_Task details:_ The copy should begin at the line containing "[00:15:12.61 to 00:15:12.71]" and end with the last line below, every line exact and no picture included.

_Materials provided:_
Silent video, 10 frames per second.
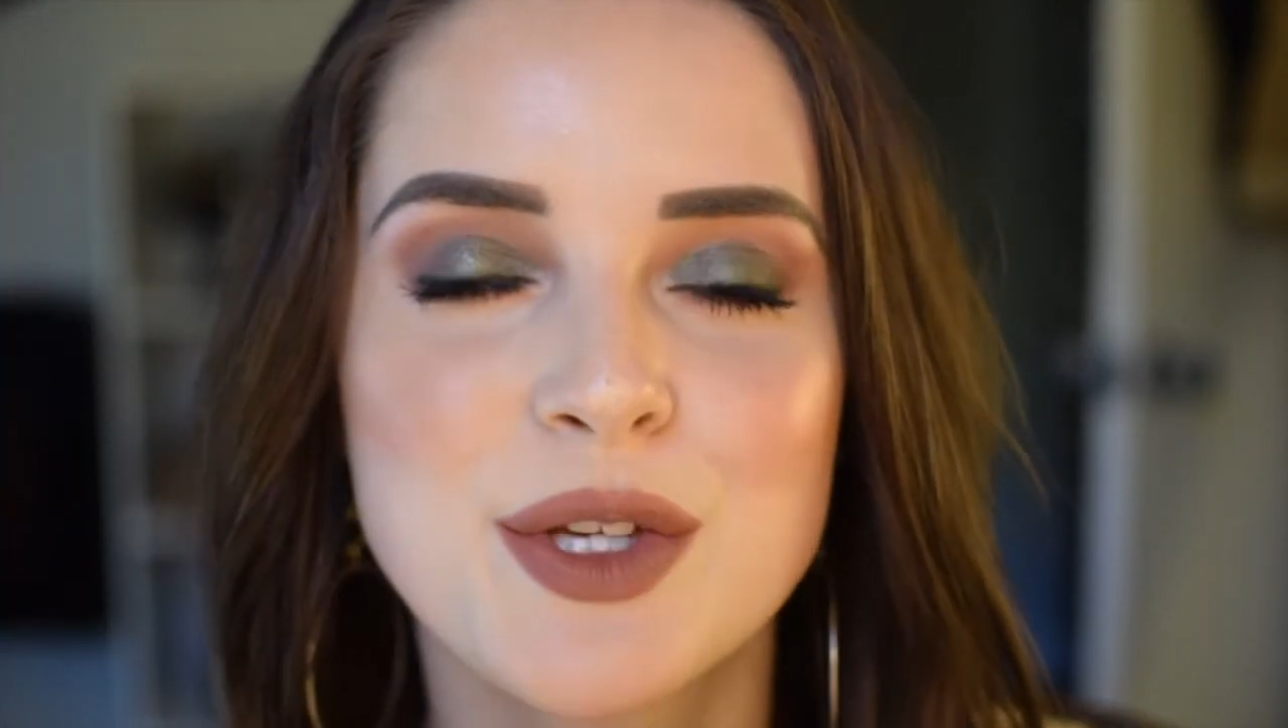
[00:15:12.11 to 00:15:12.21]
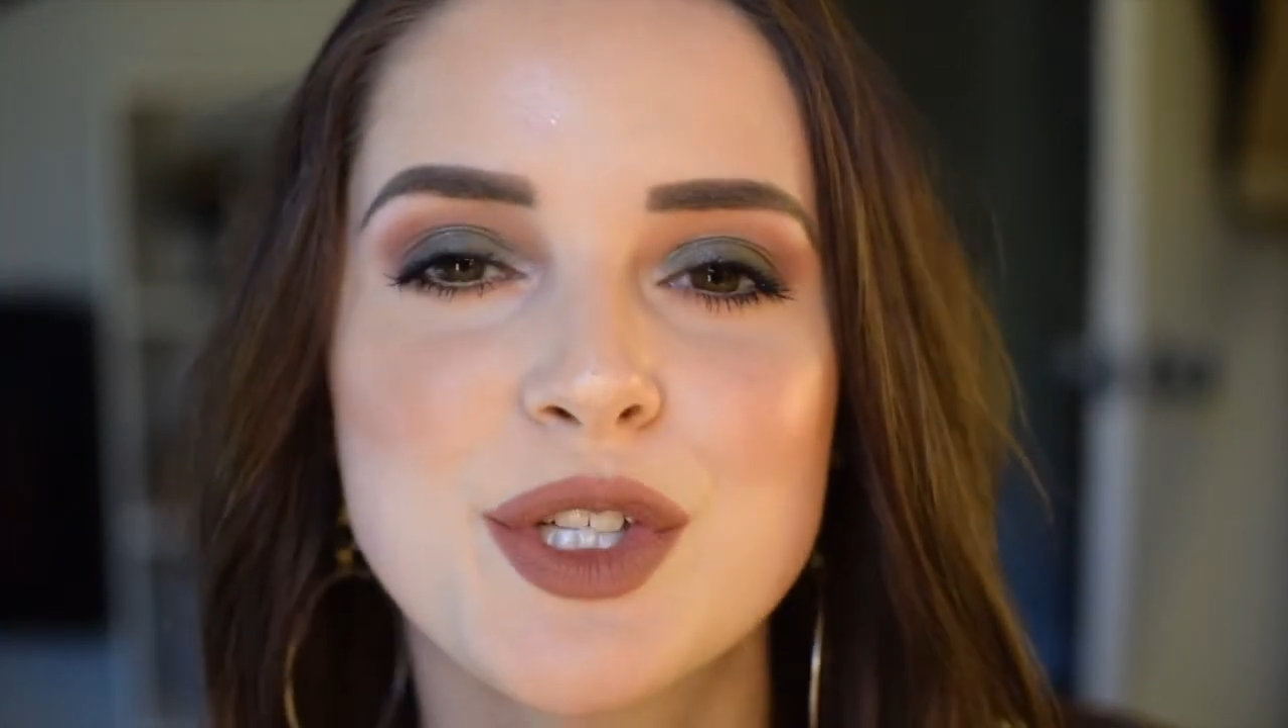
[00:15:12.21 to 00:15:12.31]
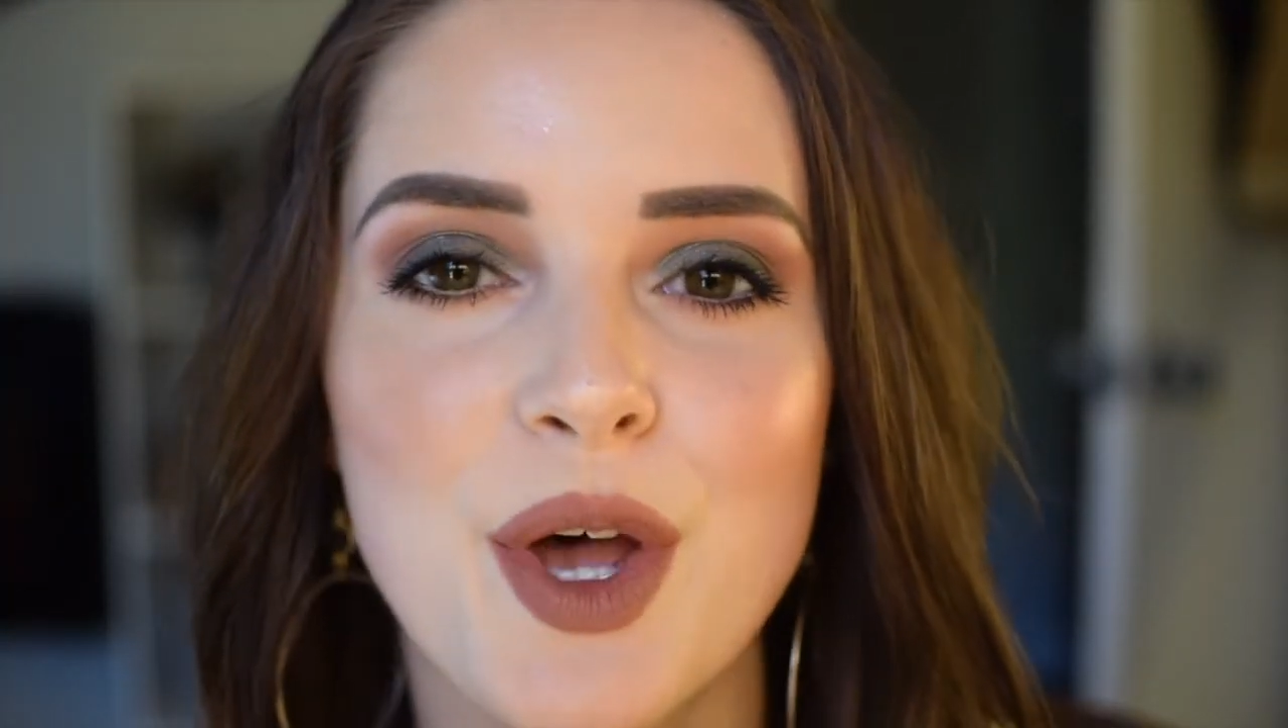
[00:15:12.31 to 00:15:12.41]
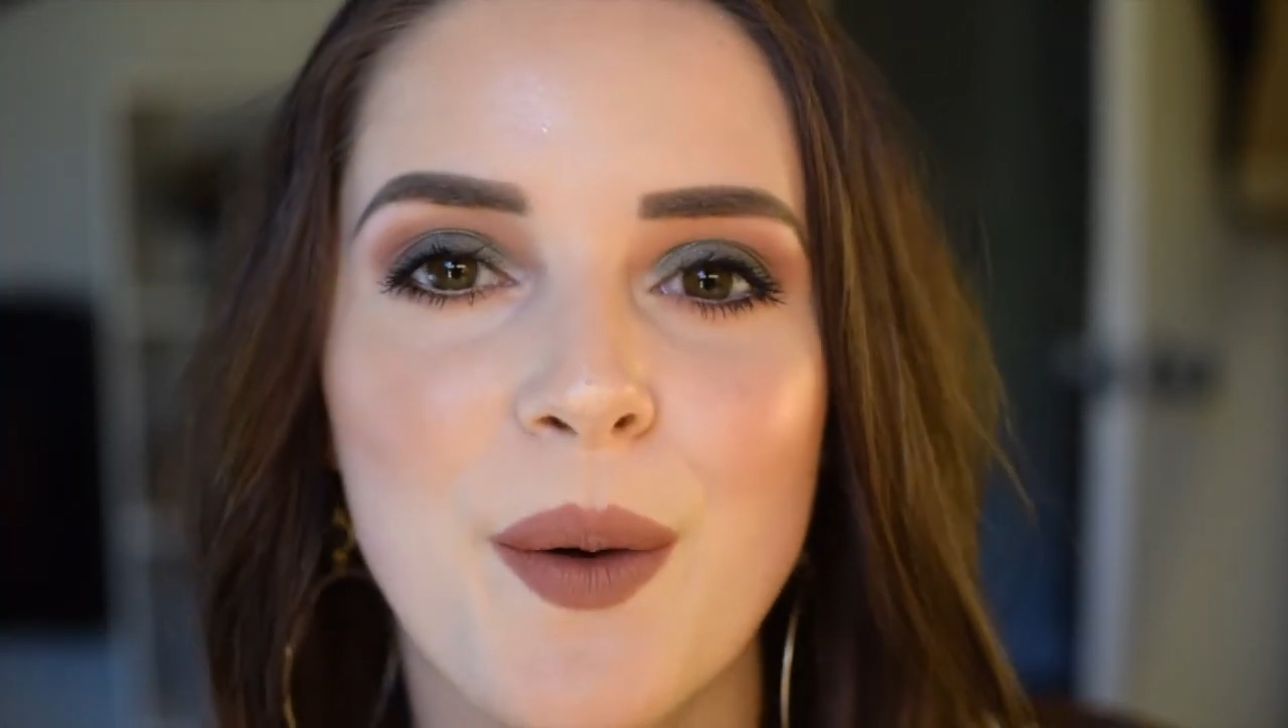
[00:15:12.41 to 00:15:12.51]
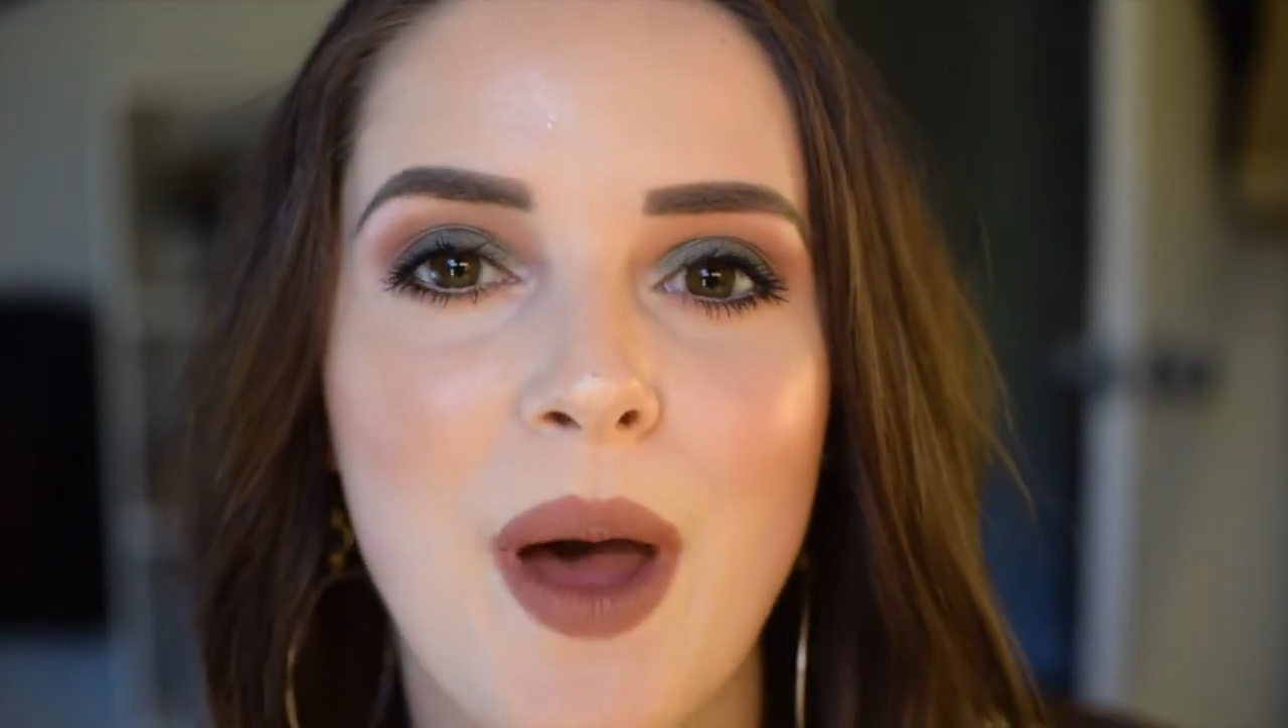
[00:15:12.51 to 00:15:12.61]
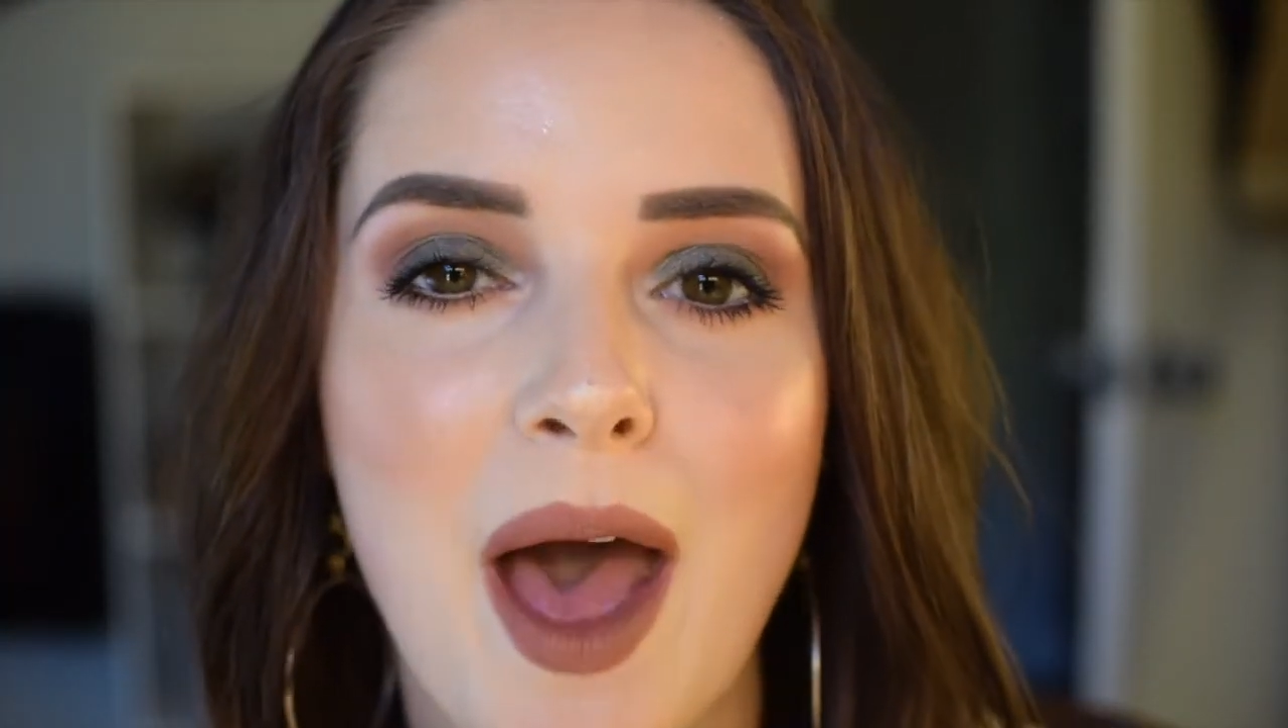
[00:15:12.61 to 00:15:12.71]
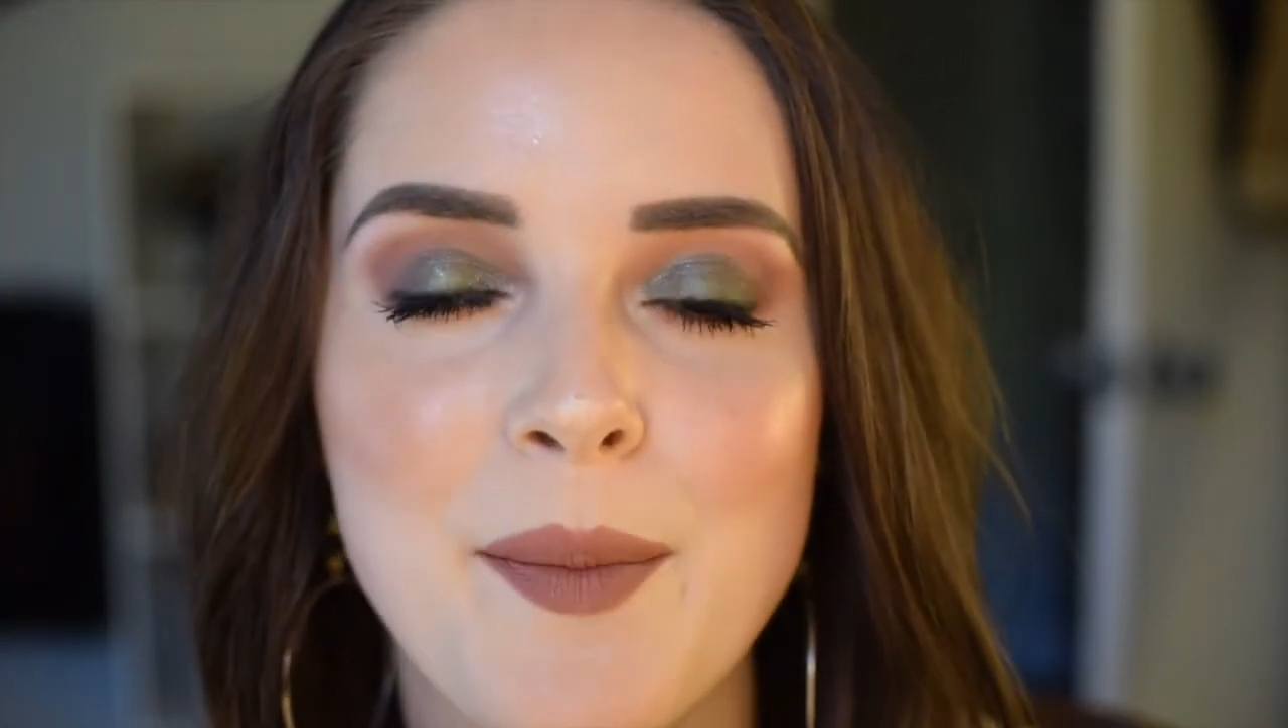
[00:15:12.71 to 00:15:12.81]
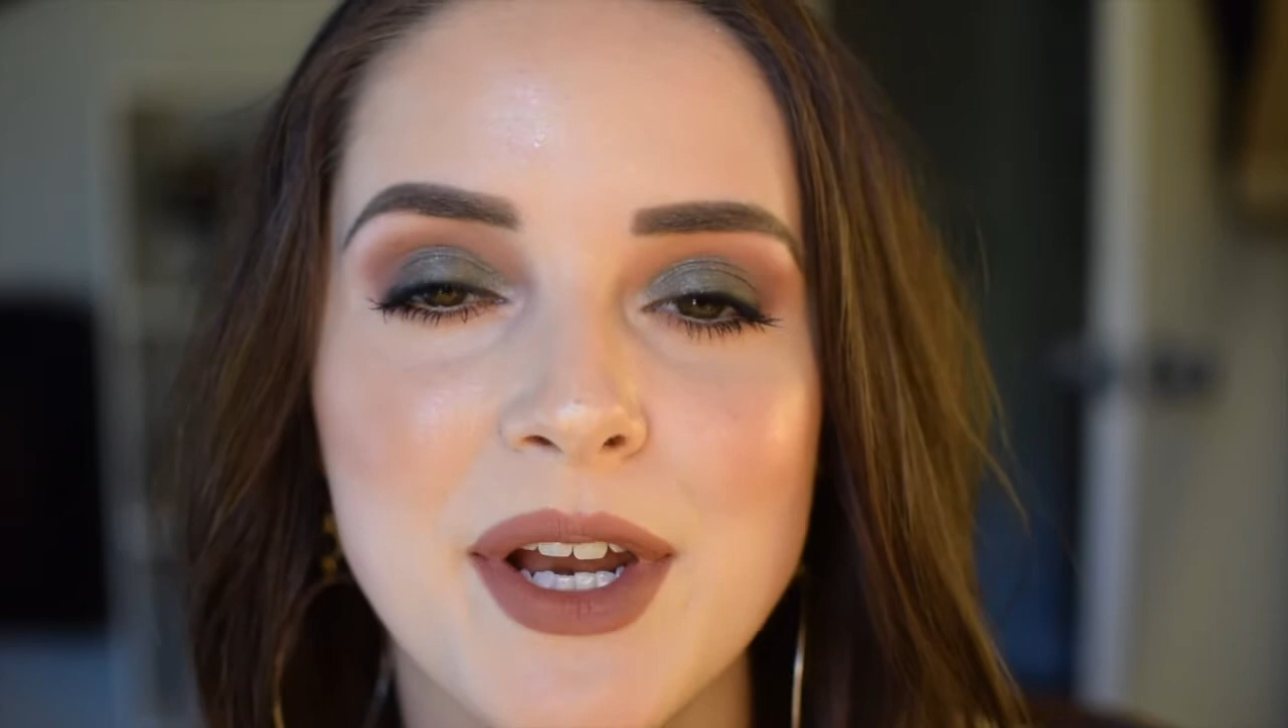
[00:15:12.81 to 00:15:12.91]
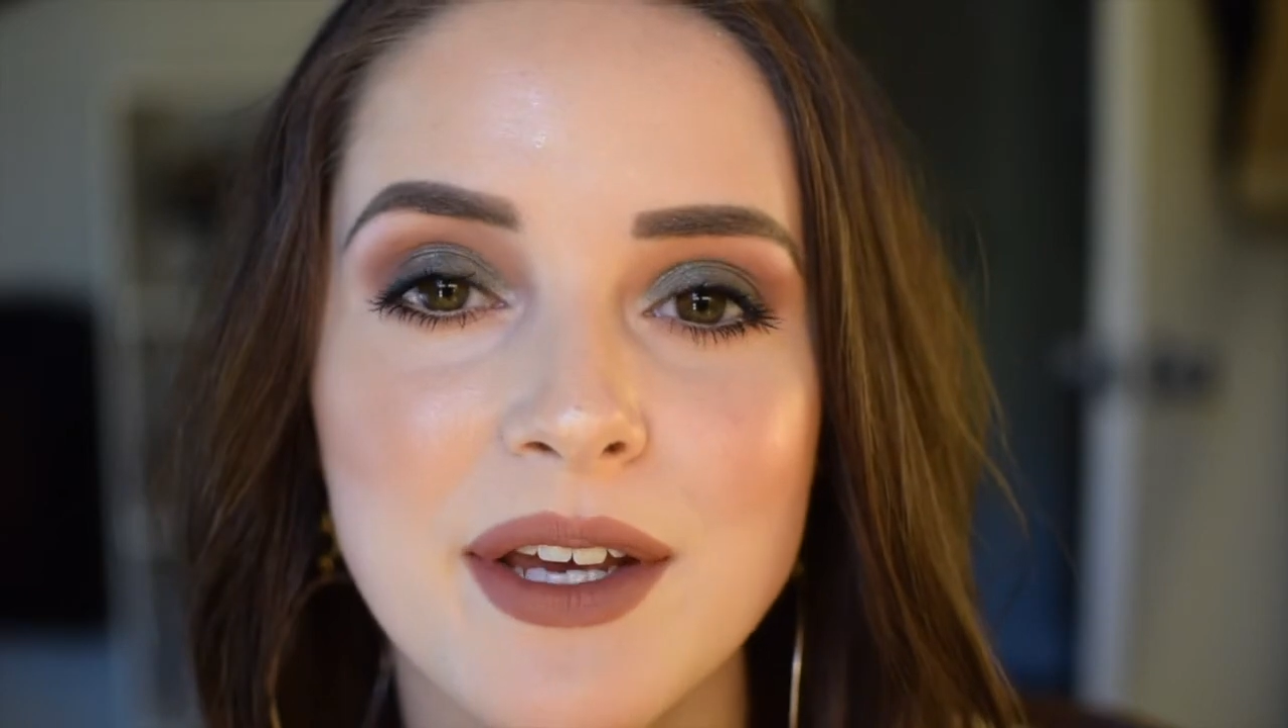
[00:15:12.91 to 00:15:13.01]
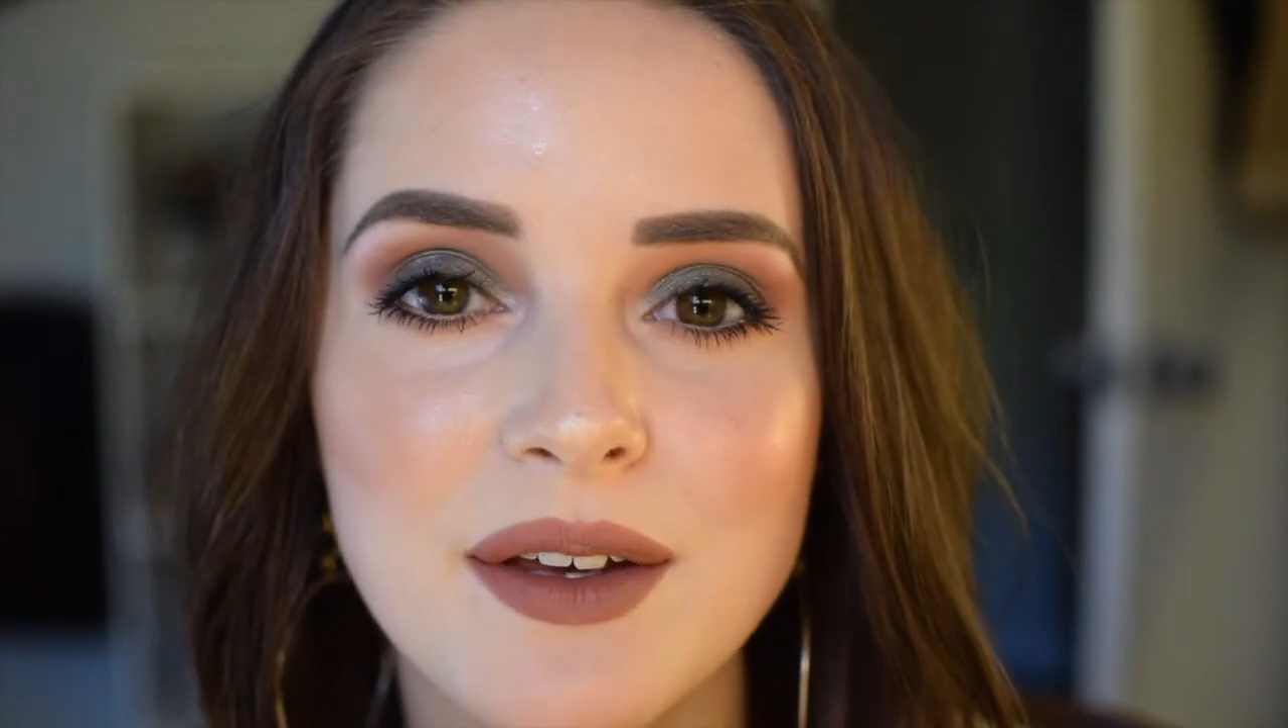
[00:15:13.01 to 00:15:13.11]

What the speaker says: So I'm going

_Reply to the task:_
[00:15:12.61 to 00:15:12.71]
[00:15:12.71 to 00:15:12.81]
[00:15:12.81 to 00:15:12.91]
[00:15:12.91 to 00:15:13.01]
[00:15:13.01 to 00:15:13.11]

What the speaker says: So I'm going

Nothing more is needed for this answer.